• TASK ITEM: The data below holds the lines to copy: everything from the line containing "[00:00:01.42]" to the line containing "[00:00:04.33]", both ends included, set down exactly.

• DATA SUPPLIED:

========================================================================

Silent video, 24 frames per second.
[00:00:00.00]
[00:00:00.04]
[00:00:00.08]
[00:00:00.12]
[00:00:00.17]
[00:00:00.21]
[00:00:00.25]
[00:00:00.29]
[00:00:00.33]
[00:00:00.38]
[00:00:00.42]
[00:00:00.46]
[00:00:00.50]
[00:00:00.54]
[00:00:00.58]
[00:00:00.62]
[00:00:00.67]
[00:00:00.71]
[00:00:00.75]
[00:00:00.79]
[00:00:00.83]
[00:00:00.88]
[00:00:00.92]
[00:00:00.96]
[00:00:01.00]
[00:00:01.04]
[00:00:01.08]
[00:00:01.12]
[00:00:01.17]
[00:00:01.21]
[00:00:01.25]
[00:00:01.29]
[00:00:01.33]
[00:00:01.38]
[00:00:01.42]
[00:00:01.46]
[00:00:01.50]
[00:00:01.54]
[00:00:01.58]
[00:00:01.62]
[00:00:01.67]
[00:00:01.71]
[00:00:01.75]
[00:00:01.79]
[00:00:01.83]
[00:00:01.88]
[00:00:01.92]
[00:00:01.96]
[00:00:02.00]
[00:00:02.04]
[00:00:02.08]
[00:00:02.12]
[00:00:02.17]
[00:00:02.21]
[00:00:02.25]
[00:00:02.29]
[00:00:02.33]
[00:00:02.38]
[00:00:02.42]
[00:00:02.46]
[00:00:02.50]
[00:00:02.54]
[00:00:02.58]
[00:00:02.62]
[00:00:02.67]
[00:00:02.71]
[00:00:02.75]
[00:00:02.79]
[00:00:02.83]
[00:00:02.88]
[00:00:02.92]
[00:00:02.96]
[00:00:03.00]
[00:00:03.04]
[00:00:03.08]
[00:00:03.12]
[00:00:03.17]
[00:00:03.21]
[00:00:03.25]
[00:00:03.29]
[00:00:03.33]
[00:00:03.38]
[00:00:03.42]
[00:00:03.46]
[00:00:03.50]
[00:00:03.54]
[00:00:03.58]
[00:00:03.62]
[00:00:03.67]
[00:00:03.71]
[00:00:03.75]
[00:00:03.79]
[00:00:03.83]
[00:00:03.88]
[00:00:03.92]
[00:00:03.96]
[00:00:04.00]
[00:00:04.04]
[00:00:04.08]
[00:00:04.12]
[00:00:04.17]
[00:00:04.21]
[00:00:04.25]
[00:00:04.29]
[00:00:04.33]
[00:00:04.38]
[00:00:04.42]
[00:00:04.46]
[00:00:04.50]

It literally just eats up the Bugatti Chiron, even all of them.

========================================================================

• OUTPUT FOR THIS EXERCISE:
[00:00:01.42]
[00:00:01.46]
[00:00:01.50]
[00:00:01.54]
[00:00:01.58]
[00:00:01.62]
[00:00:01.67]
[00:00:01.71]
[00:00:01.75]
[00:00:01.79]
[00:00:01.83]
[00:00:01.88]
[00:00:01.92]
[00:00:01.96]
[00:00:02.00]
[00:00:02.04]
[00:00:02.08]
[00:00:02.12]
[00:00:02.17]
[00:00:02.21]
[00:00:02.25]
[00:00:02.29]
[00:00:02.33]
[00:00:02.38]
[00:00:02.42]
[00:00:02.46]
[00:00:02.50]
[00:00:02.54]
[00:00:02.58]
[00:00:02.62]
[00:00:02.67]
[00:00:02.71]
[00:00:02.75]
[00:00:02.79]
[00:00:02.83]
[00:00:02.88]
[00:00:02.92]
[00:00:02.96]
[00:00:03.00]
[00:00:03.04]
[00:00:03.08]
[00:00:03.12]
[00:00:03.17]
[00:00:03.21]
[00:00:03.25]
[00:00:03.29]
[00:00:03.33]
[00:00:03.38]
[00:00:03.42]
[00:00:03.46]
[00:00:03.50]
[00:00:03.54]
[00:00:03.58]
[00:00:03.62]
[00:00:03.67]
[00:00:03.71]
[00:00:03.75]
[00:00:03.79]
[00:00:03.83]
[00:00:03.88]
[00:00:03.92]
[00:00:03.96]
[00:00:04.00]
[00:00:04.04]
[00:00:04.08]
[00:00:04.12]
[00:00:04.17]
[00:00:04.21]
[00:00:04.25]
[00:00:04.29]
[00:00:04.33]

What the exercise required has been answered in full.